Mourinho rejected Arsenal’s loan bid for Ba, as with Mesut Ozil amongst their ranks he considers them title contenders. Ba will be hoping to prove that Mourinho made the right choice in holding onto him.
Eto’o’s record around Europe can’t be questioned as he has proven he can score goals in Spain, Italy and Russia, and in two Champions League finals, so in signing him they have definitely got someone with immense experience.
With Chelsea missing out on targets Radamel Falcao, Edison Cavani and Wayne Rooney, they didn’t have many other options to go for other than signing Samuel Eto’o.
At times Eto’o has had his arrogance and temperament questioned, but Mourinho has worked with him before at Inter and the fact he wanted to do it again suggests he trusts his man.
During his time at Russian outfit Anzhi, Eto’o had been deployed more as a creative player playing behind the front man rather than being the front man himself. I would be surprised if that was the way Chelsea will use him; I think they have brought him here for goals, so he will be back to his normal number nine role when he starts featuring in the squad.
Signing on a one year deal at the age of 32 there isn’t a lot of pressure on him.

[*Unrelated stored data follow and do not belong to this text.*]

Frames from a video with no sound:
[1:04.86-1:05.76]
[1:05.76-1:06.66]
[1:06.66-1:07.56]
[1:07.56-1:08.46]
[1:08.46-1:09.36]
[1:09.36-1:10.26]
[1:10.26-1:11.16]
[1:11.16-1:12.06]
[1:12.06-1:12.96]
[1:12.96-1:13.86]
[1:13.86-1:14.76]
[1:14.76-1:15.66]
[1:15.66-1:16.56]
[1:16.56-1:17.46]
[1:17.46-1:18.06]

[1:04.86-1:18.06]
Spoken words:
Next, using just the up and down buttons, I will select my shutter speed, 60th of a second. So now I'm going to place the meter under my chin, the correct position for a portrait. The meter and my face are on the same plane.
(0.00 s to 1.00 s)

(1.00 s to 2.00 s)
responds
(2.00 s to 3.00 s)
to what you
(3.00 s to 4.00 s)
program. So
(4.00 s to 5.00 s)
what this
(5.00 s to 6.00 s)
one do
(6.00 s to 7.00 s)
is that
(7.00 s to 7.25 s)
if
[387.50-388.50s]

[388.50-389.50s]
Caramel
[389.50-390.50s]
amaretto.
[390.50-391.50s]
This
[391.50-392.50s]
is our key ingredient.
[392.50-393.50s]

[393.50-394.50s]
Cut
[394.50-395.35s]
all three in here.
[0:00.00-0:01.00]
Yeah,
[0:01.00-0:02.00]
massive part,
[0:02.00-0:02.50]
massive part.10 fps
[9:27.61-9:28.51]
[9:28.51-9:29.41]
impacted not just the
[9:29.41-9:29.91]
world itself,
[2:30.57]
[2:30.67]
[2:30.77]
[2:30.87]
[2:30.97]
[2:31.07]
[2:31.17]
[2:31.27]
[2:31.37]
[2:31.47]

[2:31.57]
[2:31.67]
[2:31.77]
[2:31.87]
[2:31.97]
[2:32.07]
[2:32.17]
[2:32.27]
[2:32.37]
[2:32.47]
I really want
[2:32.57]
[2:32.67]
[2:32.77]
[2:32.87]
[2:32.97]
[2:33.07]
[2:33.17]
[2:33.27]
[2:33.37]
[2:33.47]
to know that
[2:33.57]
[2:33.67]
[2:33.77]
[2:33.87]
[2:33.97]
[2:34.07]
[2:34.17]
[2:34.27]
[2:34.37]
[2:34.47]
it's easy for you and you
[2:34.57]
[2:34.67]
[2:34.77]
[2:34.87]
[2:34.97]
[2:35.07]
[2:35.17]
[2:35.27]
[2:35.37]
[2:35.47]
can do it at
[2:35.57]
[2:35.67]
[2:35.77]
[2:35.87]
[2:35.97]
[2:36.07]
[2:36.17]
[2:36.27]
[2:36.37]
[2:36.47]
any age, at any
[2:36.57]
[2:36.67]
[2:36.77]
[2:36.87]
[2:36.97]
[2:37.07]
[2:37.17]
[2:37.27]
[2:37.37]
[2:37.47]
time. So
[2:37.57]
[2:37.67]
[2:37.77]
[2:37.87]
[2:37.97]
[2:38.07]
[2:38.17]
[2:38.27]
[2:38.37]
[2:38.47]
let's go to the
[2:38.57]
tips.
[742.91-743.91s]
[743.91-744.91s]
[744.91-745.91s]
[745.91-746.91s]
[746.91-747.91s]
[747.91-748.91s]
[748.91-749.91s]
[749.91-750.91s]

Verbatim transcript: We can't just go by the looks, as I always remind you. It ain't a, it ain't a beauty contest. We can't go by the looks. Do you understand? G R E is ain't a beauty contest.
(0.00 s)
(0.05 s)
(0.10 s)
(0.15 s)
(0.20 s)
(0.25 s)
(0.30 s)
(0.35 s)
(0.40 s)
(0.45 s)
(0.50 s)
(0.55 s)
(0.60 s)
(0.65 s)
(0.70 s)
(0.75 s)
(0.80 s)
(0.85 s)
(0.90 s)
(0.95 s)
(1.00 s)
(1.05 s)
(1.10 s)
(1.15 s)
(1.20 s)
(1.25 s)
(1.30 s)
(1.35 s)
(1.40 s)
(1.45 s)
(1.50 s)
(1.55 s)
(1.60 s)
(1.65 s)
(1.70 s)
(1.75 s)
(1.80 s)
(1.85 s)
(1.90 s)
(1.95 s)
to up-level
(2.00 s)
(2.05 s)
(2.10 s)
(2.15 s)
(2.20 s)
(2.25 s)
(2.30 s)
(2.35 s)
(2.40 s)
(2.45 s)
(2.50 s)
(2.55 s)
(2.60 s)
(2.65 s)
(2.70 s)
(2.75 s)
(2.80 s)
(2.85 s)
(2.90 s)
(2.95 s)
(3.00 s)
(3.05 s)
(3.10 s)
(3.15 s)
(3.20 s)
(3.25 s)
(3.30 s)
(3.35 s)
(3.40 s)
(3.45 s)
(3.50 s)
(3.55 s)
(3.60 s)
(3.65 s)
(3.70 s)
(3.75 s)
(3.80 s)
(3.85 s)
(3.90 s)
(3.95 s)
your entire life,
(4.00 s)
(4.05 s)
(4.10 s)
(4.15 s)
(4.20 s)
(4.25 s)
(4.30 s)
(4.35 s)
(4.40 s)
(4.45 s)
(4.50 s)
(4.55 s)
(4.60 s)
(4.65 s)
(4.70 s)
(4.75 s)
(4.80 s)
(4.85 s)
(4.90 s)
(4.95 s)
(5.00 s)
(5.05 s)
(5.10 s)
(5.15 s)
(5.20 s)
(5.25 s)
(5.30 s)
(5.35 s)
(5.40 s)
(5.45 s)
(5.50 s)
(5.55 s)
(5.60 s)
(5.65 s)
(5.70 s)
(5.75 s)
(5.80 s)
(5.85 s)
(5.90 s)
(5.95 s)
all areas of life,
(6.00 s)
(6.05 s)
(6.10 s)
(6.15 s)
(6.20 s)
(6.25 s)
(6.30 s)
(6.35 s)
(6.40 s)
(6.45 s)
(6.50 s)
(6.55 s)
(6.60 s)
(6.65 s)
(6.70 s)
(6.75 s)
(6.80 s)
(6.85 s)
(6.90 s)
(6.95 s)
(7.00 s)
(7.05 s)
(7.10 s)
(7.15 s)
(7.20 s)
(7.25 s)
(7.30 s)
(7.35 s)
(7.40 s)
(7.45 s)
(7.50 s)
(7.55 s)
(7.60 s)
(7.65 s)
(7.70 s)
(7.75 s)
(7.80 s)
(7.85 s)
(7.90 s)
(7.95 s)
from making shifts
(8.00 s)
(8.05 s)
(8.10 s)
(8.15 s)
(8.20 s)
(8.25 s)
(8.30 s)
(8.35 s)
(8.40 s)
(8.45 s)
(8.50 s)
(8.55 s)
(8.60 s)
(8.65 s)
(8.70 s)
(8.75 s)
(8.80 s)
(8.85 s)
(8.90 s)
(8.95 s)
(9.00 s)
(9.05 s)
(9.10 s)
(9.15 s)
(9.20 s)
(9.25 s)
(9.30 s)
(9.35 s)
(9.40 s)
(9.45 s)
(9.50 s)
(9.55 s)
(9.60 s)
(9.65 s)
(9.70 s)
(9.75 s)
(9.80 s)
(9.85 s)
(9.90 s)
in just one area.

He isn’t at Chelsea to break goal scoring records, but he is here to score goals and be a ‘quick fix’ if you like.
If the Cameroon international finishes the season with even 10 or 15 league goals his time at Chelsea will go down as a success.
The German international was brought in from Bayer Leverkusen this summer and has already put in a couple of impressive performances for the Blues this season.
While his preferred position is as a second striker, Shurrle is usually deployed on the winger due to his vast amount of energy and speed and his tireless work-rate.
Jose Mourinho has already used him as the main striker in Chelsea’s game 0-0 draw against Manchester United at Old Trafford. In a match like that it is unfair to judge his ability as a striker as service and chances will always be limited against such a tough team; the majority of the game he spent tracking back or trying to close down defenders anyway.
Shurrle scored 11 goals in 34 Bundesliga appearances last season, which is an impressive hall for someone not playing as a conventional striker, but despite some impressive finishes, he also missed more clear cut chances than any other player in Germany last year.
He is still only 22-years-old, though, so he has plenty of time to improve.
I doubt we will see him used at the main striker that much this season, but with his pace and the fact he does get himself into chances to score, he definitely gives Jose Mourinho another option.